PROVIDED INFORMATION:
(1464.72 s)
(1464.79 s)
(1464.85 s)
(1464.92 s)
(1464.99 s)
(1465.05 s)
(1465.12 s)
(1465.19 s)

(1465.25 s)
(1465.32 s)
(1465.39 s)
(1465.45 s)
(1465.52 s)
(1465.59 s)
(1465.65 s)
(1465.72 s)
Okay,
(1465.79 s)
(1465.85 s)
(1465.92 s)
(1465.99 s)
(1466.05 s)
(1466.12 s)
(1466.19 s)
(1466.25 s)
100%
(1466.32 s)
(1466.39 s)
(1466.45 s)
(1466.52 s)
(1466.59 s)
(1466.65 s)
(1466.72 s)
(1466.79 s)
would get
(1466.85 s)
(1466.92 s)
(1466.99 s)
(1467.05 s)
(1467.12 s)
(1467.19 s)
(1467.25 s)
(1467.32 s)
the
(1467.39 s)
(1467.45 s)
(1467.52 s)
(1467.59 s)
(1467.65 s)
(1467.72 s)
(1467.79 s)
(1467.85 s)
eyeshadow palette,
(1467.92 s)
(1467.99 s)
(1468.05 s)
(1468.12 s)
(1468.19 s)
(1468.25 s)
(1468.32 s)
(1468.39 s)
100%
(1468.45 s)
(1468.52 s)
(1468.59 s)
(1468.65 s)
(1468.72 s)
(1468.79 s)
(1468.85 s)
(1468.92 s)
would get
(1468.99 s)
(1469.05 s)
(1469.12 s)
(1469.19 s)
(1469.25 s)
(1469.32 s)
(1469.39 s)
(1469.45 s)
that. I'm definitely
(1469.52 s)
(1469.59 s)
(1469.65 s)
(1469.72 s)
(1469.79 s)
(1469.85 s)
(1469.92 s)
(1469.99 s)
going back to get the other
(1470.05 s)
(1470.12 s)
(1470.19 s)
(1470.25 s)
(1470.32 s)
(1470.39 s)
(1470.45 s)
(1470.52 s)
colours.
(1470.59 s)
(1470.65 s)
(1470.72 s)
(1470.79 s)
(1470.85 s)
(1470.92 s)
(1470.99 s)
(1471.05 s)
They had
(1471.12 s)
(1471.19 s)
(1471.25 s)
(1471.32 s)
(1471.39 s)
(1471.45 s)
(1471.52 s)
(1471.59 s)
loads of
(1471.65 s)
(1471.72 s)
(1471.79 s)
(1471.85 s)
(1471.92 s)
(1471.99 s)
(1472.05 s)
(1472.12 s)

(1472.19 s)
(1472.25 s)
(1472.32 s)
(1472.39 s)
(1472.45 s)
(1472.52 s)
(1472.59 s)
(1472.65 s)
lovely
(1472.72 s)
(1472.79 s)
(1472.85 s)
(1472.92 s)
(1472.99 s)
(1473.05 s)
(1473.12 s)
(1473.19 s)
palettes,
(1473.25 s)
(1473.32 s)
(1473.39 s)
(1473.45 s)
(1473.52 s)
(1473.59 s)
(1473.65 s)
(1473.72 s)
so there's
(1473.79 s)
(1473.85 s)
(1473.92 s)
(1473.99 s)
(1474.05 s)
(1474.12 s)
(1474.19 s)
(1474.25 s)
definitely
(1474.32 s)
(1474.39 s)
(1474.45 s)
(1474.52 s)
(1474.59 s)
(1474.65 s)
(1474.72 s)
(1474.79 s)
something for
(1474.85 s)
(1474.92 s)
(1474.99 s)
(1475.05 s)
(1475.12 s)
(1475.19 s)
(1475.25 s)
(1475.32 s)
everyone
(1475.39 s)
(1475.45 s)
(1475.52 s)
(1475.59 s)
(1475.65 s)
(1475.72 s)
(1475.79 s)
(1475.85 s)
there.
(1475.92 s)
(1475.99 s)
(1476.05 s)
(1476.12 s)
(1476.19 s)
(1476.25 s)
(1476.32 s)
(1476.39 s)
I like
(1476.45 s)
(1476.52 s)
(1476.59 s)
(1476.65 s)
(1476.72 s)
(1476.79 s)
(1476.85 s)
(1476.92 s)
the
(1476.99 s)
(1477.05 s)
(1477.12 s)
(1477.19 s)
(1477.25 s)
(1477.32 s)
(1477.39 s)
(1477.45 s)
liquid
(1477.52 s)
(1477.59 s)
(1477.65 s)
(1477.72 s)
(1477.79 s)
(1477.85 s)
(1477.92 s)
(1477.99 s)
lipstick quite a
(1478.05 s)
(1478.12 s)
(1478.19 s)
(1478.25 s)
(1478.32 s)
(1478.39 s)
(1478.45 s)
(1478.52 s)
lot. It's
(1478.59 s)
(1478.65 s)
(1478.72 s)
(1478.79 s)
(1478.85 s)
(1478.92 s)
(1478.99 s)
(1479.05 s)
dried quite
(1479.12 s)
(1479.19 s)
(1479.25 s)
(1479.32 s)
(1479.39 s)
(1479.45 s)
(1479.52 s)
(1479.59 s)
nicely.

WHAT YOU SHOULD DO:
Output every line above so that it reads exactly as before.

SOLUTION FOR THIS PROBLEM:
(1464.72 s)
(1464.79 s)
(1464.85 s)
(1464.92 s)
(1464.99 s)
(1465.05 s)
(1465.12 s)
(1465.19 s)

(1465.25 s)
(1465.32 s)
(1465.39 s)
(1465.45 s)
(1465.52 s)
(1465.59 s)
(1465.65 s)
(1465.72 s)
Okay,
(1465.79 s)
(1465.85 s)
(1465.92 s)
(1465.99 s)
(1466.05 s)
(1466.12 s)
(1466.19 s)
(1466.25 s)
100%
(1466.32 s)
(1466.39 s)
(1466.45 s)
(1466.52 s)
(1466.59 s)
(1466.65 s)
(1466.72 s)
(1466.79 s)
would get
(1466.85 s)
(1466.92 s)
(1466.99 s)
(1467.05 s)
(1467.12 s)
(1467.19 s)
(1467.25 s)
(1467.32 s)
the
(1467.39 s)
(1467.45 s)
(1467.52 s)
(1467.59 s)
(1467.65 s)
(1467.72 s)
(1467.79 s)
(1467.85 s)
eyeshadow palette,
(1467.92 s)
(1467.99 s)
(1468.05 s)
(1468.12 s)
(1468.19 s)
(1468.25 s)
(1468.32 s)
(1468.39 s)
100%
(1468.45 s)
(1468.52 s)
(1468.59 s)
(1468.65 s)
(1468.72 s)
(1468.79 s)
(1468.85 s)
(1468.92 s)
would get
(1468.99 s)
(1469.05 s)
(1469.12 s)
(1469.19 s)
(1469.25 s)
(1469.32 s)
(1469.39 s)
(1469.45 s)
that. I'm definitely
(1469.52 s)
(1469.59 s)
(1469.65 s)
(1469.72 s)
(1469.79 s)
(1469.85 s)
(1469.92 s)
(1469.99 s)
going back to get the other
(1470.05 s)
(1470.12 s)
(1470.19 s)
(1470.25 s)
(1470.32 s)
(1470.39 s)
(1470.45 s)
(1470.52 s)
colours.
(1470.59 s)
(1470.65 s)
(1470.72 s)
(1470.79 s)
(1470.85 s)
(1470.92 s)
(1470.99 s)
(1471.05 s)
They had
(1471.12 s)
(1471.19 s)
(1471.25 s)
(1471.32 s)
(1471.39 s)
(1471.45 s)
(1471.52 s)
(1471.59 s)
loads of
(1471.65 s)
(1471.72 s)
(1471.79 s)
(1471.85 s)
(1471.92 s)
(1471.99 s)
(1472.05 s)
(1472.12 s)

(1472.19 s)
(1472.25 s)
(1472.32 s)
(1472.39 s)
(1472.45 s)
(1472.52 s)
(1472.59 s)
(1472.65 s)
lovely
(1472.72 s)
(1472.79 s)
(1472.85 s)
(1472.92 s)
(1472.99 s)
(1473.05 s)
(1473.12 s)
(1473.19 s)
palettes,
(1473.25 s)
(1473.32 s)
(1473.39 s)
(1473.45 s)
(1473.52 s)
(1473.59 s)
(1473.65 s)
(1473.72 s)
so there's
(1473.79 s)
(1473.85 s)
(1473.92 s)
(1473.99 s)
(1474.05 s)
(1474.12 s)
(1474.19 s)
(1474.25 s)
definitely
(1474.32 s)
(1474.39 s)
(1474.45 s)
(1474.52 s)
(1474.59 s)
(1474.65 s)
(1474.72 s)
(1474.79 s)
something for
(1474.85 s)
(1474.92 s)
(1474.99 s)
(1475.05 s)
(1475.12 s)
(1475.19 s)
(1475.25 s)
(1475.32 s)
everyone
(1475.39 s)
(1475.45 s)
(1475.52 s)
(1475.59 s)
(1475.65 s)
(1475.72 s)
(1475.79 s)
(1475.85 s)
there.
(1475.92 s)
(1475.99 s)
(1476.05 s)
(1476.12 s)
(1476.19 s)
(1476.25 s)
(1476.32 s)
(1476.39 s)
I like
(1476.45 s)
(1476.52 s)
(1476.59 s)
(1476.65 s)
(1476.72 s)
(1476.79 s)
(1476.85 s)
(1476.92 s)
the
(1476.99 s)
(1477.05 s)
(1477.12 s)
(1477.19 s)
(1477.25 s)
(1477.32 s)
(1477.39 s)
(1477.45 s)
liquid
(1477.52 s)
(1477.59 s)
(1477.65 s)
(1477.72 s)
(1477.79 s)
(1477.85 s)
(1477.92 s)
(1477.99 s)
lipstick quite a
(1478.05 s)
(1478.12 s)
(1478.19 s)
(1478.25 s)
(1478.32 s)
(1478.39 s)
(1478.45 s)
(1478.52 s)
lot. It's
(1478.59 s)
(1478.65 s)
(1478.72 s)
(1478.79 s)
(1478.85 s)
(1478.92 s)
(1478.99 s)
(1479.05 s)
dried quite
(1479.12 s)
(1479.19 s)
(1479.25 s)
(1479.32 s)
(1479.39 s)
(1479.45 s)
(1479.52 s)
(1479.59 s)
nicely.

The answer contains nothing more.